Thursday, 24 April 2008
Random Teaching Thoughts
- My middle schoolers are resilient creatures. They have adjusted to my methods remarkably well, even though I don't work exactly like my mentor. One example is in performance. I have stuck to my guns when it comes to never, EVER singing with the students in performance, and they know that. 7th and 8th graders have come to realize that, and they pulled it off in Lansing at the State Capitol. My 6th graders at South Shore just pulled it off yesterday for Grandparents Day, and I'm proud as punch. They were great.
- Teaching recorders takes grit.

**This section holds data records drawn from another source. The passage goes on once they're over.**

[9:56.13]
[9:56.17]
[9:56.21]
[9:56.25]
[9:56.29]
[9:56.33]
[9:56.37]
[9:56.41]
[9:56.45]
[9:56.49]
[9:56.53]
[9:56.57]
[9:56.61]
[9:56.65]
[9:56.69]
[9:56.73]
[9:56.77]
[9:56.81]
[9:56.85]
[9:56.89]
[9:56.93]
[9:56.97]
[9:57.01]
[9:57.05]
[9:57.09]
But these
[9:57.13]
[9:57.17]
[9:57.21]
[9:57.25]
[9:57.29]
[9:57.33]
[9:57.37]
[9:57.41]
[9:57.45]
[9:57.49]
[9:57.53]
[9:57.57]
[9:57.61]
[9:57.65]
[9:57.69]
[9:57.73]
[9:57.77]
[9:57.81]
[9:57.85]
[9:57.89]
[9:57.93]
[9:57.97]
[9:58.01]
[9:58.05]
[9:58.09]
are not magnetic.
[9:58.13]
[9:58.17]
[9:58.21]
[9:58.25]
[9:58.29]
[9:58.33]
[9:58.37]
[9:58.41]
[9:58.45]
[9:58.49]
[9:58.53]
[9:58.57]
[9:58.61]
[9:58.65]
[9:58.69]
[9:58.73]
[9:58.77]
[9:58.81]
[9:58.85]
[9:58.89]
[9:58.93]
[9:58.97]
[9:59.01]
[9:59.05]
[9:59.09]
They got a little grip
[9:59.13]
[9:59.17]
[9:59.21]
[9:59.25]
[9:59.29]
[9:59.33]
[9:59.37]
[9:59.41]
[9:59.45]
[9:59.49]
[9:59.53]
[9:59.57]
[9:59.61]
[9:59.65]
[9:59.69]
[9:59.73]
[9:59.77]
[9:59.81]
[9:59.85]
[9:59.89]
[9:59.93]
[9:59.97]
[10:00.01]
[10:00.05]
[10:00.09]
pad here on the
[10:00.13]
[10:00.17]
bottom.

You have to be prepared for lots of overblowing on the first day because the students are going to use too much air and they take time to figure out how little is required, and a few might even find it funny (note to self: DON'T LET THEM. IT ISN'T, AND IT ISN'T GOOD FOR YOUR SANITY TO LET THEM.). Keep the headache medicine nearby for the end of the day.
- Music theory CAN be an interesting unit... provided there's a fun goal in mind. I just successfully finished a six-week unit on music theory to students in grades 1-3, and they LOVED it. The trick was to make writing songs the end goal, and my oh my, did they run with that. I was a little sick of playing elementary music compositions by the end, but to see the delighted responses by the end was worth it all. And engagement level in some of my students when they were independently working to correct and adjust their pieces was priceless-something I wish I could have recorded on a video and uploaded to TeacherTube.